= Antiochis of Tlos =

Roman physician

Antiochis of Tlos (Ἀντιοχὶς Τλωὶς) was a Roman physician who lived in the 1st century BC or AD. She was the daughter of Diodotus of Tlos. Through her medical practice, she gained notoriety of citizens and politicians throughout the Lycian region.

== Work ==
Antiochis of Tlos likely began her education working alongside her father, who is likely the same famous Diodotus referenced in the Materia Medica of Dioscorides. An apprenticeship like this was common for individuals who could not attend one of the acclaimed medical schools of the time. While she may have started practicing medicine under the mentorship of her father, Antiochis branched off to an individual practice where she accumulated more skills and knowledge on her own. Her medical skills were referenced as τὴν ὶατρικὴν τέχνην ὲνπειρία, which is indicative that she practiced in the Hippocratic tradition.

Unlike many other female physicians, Antiochis was not a midwife that tended mainly to childbirth. Not only did she focus on diseases, she treated illnesses that afflicted patients who were both men and women. This unusual patient pool may have come to be if Antiochis administered house calls, which were more likely to facilitate the treatment of both genders.

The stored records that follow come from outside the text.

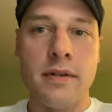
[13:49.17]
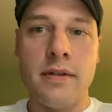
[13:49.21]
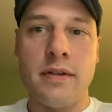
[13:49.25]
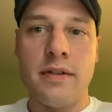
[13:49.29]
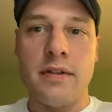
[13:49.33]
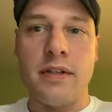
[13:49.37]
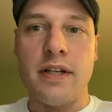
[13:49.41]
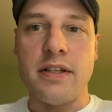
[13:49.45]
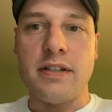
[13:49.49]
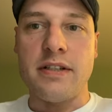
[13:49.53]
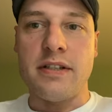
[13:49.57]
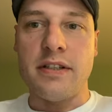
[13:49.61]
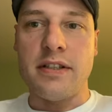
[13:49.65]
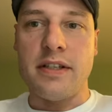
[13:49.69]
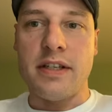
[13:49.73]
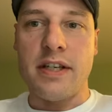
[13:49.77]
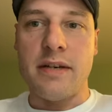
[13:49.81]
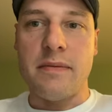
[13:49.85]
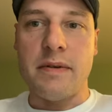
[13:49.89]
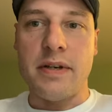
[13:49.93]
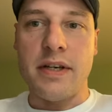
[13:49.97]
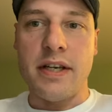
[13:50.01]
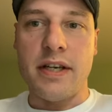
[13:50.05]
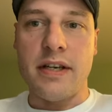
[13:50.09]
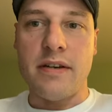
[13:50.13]
That's the time
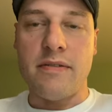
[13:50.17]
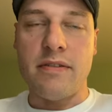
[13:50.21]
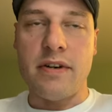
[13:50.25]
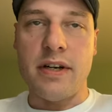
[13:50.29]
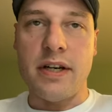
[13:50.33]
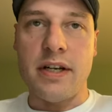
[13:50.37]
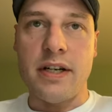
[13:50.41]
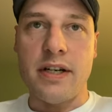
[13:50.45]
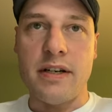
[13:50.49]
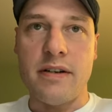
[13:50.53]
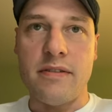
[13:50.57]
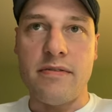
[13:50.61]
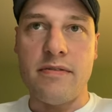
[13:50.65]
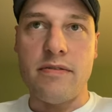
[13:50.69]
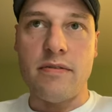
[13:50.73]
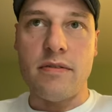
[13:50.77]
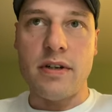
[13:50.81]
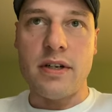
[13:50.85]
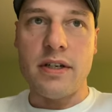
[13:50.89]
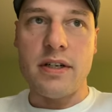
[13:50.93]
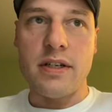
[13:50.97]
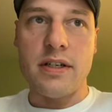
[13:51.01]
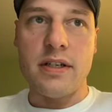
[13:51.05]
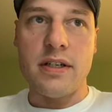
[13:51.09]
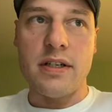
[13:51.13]
I have right now for
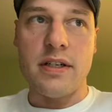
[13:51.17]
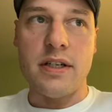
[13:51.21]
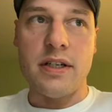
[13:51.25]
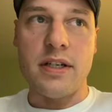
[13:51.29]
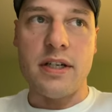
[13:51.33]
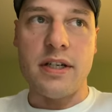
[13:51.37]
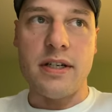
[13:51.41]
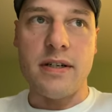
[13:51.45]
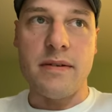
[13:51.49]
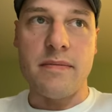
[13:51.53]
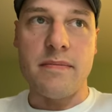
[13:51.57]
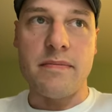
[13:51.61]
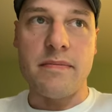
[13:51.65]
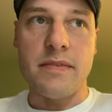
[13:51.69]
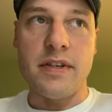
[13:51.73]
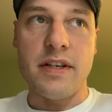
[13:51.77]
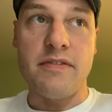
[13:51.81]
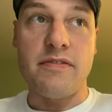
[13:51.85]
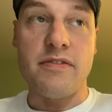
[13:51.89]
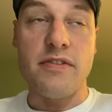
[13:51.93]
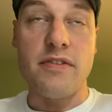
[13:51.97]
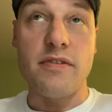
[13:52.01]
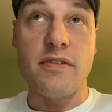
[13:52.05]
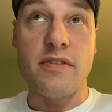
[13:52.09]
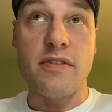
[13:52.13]
it.
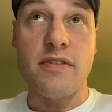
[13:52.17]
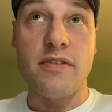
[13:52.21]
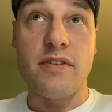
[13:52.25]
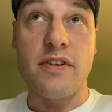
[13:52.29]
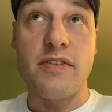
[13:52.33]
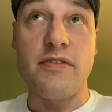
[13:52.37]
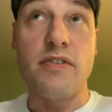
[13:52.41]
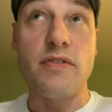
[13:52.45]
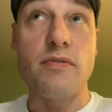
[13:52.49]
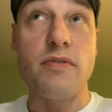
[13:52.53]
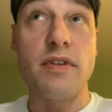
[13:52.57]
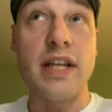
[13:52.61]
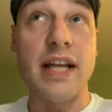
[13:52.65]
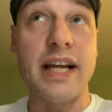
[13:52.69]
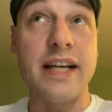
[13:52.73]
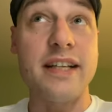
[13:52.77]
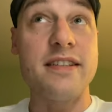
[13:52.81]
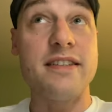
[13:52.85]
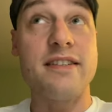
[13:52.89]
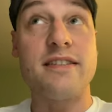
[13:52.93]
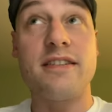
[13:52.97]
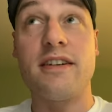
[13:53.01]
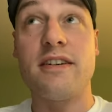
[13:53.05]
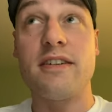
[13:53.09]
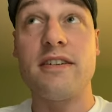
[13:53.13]
If you would like to
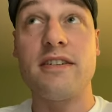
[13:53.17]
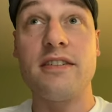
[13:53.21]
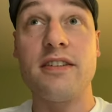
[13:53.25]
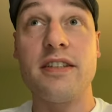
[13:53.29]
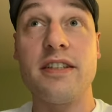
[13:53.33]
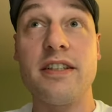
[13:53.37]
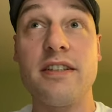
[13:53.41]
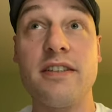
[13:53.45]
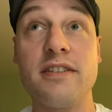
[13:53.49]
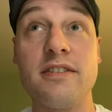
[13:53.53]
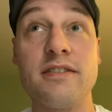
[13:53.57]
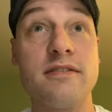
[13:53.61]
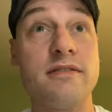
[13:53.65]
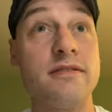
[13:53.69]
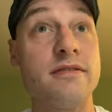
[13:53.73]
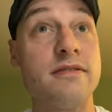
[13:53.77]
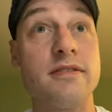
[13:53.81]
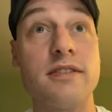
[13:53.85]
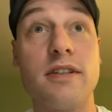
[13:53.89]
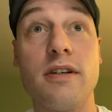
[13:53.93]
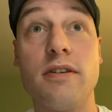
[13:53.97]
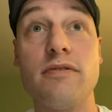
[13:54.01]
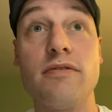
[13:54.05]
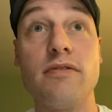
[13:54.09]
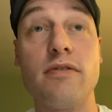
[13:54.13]
start earlier,
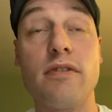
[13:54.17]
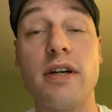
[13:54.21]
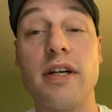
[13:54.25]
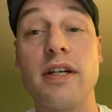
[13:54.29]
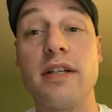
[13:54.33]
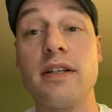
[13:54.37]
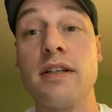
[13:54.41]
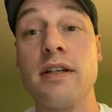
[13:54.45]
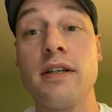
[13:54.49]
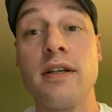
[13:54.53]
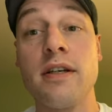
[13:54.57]
go for it.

== Statue and implications ==
In 1892, an Austrian expedition found a pedestal in Lycia. The statue was gone, but an inscription remained on the ruins, which date back to the time of Antiochis. The inscription reads:Ἀντιοχὶς Διοδότου̣ Τλωὶς μαρτυρηθεῖσα ὑπὸ τῆς Τλωέων βουλῆς καὶ τοῦ δήμου ἐπὶ τῇ περὶ τὴν ἰατρικὴν τέχνην ἐνπειρίᾳ ἔστησεν τὸν ἀνδριάντα ἑαυτῆς’ This translates to “Antiochis of Tlos, daughter of Diodotus, commended by the council and the people of Tlos for her experience in the doctor’s art, has set up this statue of herself”.

This implies that Antiochis received official commendation from the city council of Tlos–an award granted by council vote. Such popularity corresponds to a city-wide reputation and a large medical practice. The reference to her medical skills is indicative of an extensive knowledge stemming from theoretical and practical experience. The language of the inscription may mean that Antiochis held the official position of city physician (evident by similarities to inscriptions of other city physicians, like Moschus Bellerophonteus). These physicians were hired by city council, granted a salary, and held responsibility for some public duties. The fact that she set the statue up herself means that Antiochis had ample funds and wanted to publicize her accomplishments (possibly as a physical note on the culture change associated with a successful female doctor). Even though the statue is lost (locating an image of the inscription on the ruins is a challenge), the inscription indicates that it was originally an image of Antiochis herself.

== References to Antiochis ==
Not only was Antiochis held with high regard by her city, but her reputation expanded across the world and well past her lifetime. Important medical writers and physicians referenced her as an authority for her work and treatments. The disease authority Asclepiades of Pharkmakion cited some of her remedies. Heraclides of Tarentum dedicated one of his books on preparing and testing drugs to her. Galen credits her with healing mixtures for spleen diseases, dropsy, sciatica, and arthritis. In these last records, there is evidence that Antiochis had people working directly for her.